We have a table that saves information about the interval of the employees. Let's call it INTERVAL_TABLE.
We save when the user starts a interval and when he finishes. The user can start a interval as many times as he wants and finish as many times as he wants as well.
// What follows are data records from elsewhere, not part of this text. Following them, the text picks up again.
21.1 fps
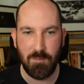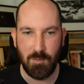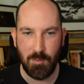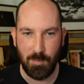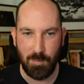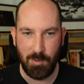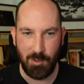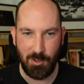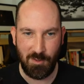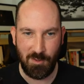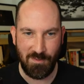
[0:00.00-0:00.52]

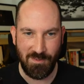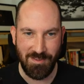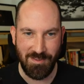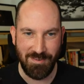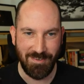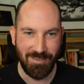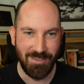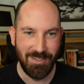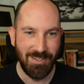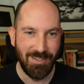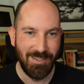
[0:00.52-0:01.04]
person
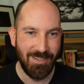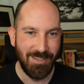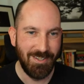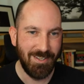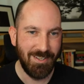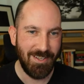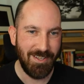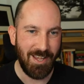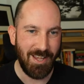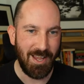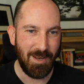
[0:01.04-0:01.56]

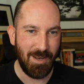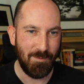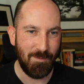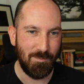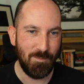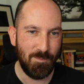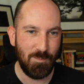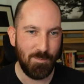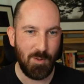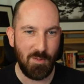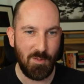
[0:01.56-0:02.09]
and
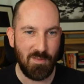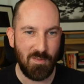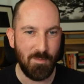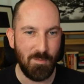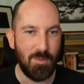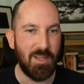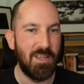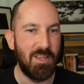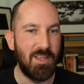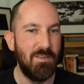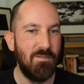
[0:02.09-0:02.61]

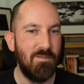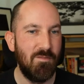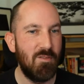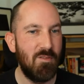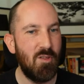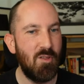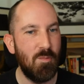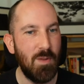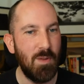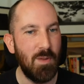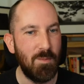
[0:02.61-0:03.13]
possibly
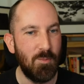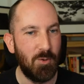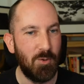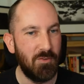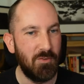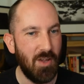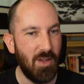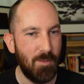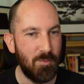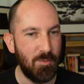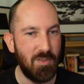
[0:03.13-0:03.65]
spend more
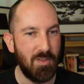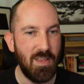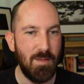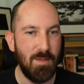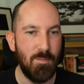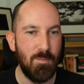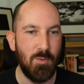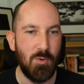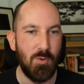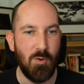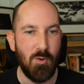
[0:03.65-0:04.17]
time with them
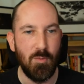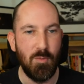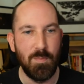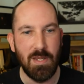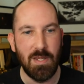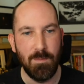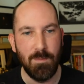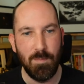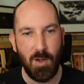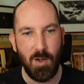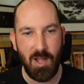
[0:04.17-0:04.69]
or be
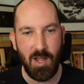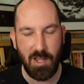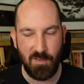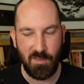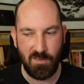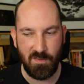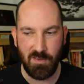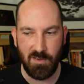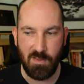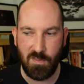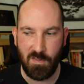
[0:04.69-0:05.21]
biased
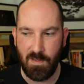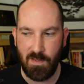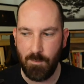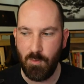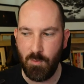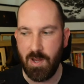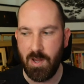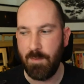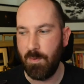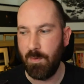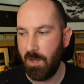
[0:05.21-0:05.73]
in some way
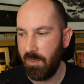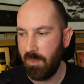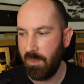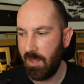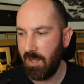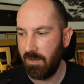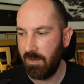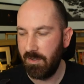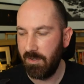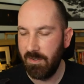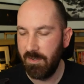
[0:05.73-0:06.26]
by that.
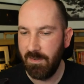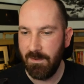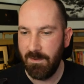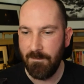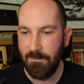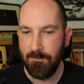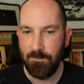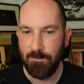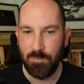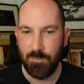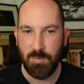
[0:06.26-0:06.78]

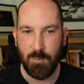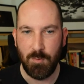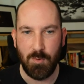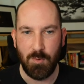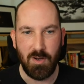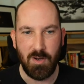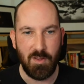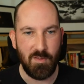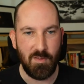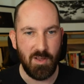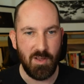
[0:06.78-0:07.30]

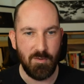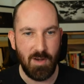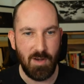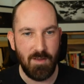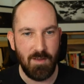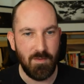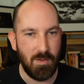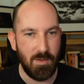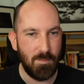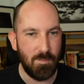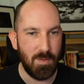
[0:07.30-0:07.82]
Whereas I'd
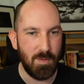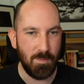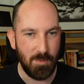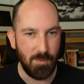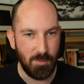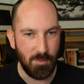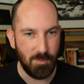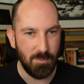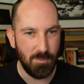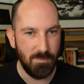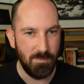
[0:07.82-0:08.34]
rather
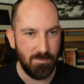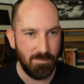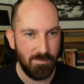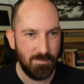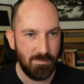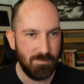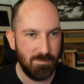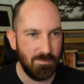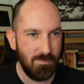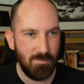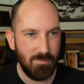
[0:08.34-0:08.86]
people
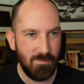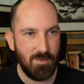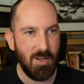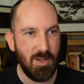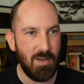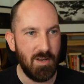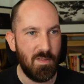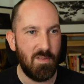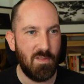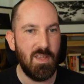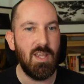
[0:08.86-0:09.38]

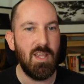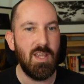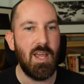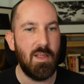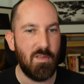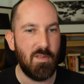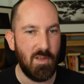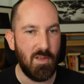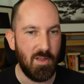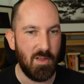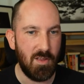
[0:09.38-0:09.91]
see it as
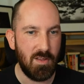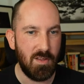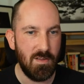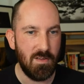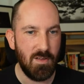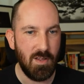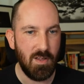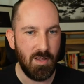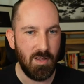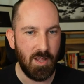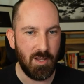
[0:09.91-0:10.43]
a
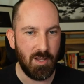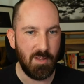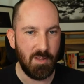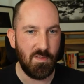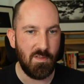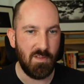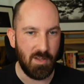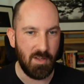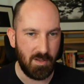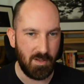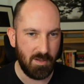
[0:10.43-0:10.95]

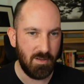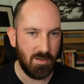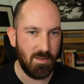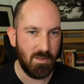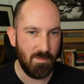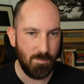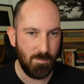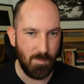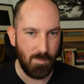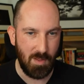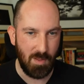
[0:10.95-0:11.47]
holistic
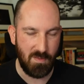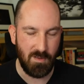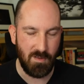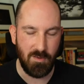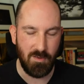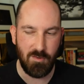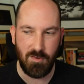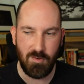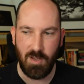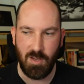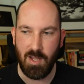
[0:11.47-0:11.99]
message
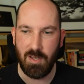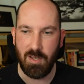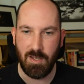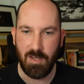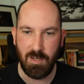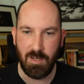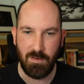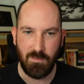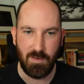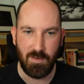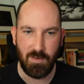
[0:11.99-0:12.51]
and
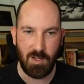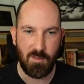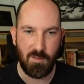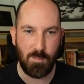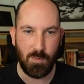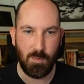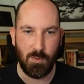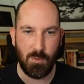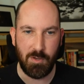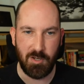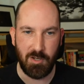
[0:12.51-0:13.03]
then
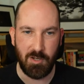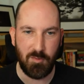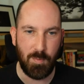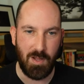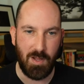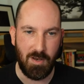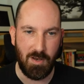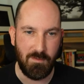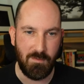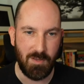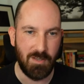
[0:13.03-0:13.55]
explore each part
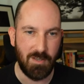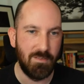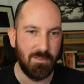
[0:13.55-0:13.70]
of it.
This is a simplified structure of the INTERVAL_TABLE
:
INTERVAL_ID | USER_ID | INTERVAL_TYPE_ID | INTERVAL_TIMESTAMP | ENTRY_TYPE
A user may have these entries in the table:
Now, we must create a report combining different entries of that table that refer to the same user and interval type. We should be able to identify intervals that have a start and an end and group these two in one row. Assuming the data in the image above, the output of the report should be the following:
The output should be ordered by date, like the above image.
I have no idea how to create a query to do that.
Thanks!
Edit - Extra info:
To find the END interval for any INIT interval, we should find the closest END interval based on the timestamp of that interval. That's how we know we should match ID 1 with ID 2 and not with ID 3.
It's important to note that if a INIT interval is followed by another INIT interval (based on the timestamps), we should not proceed to find the END for that INIT. That is because this is a INIT without END.
It could be done easy and efficiently using LEAD
and LAG
functions. At least it is much more efficient than self-join of the table: O(n)
vs O(n*n)
.
At first add columns for the next and previous row using LEAD
and LAG
with appropriate PARTITION BY
.
Then build two sets of pairs - the first that starts with INIT_INTERVAL
, the second that ends with END_INTERVAL
. If there is a pair that has both Init and End - it will be included twice and later eliminated in UNION
.
SQL Fiddle
Sample data (this is something that you should have included in your question in addition to the screenshot)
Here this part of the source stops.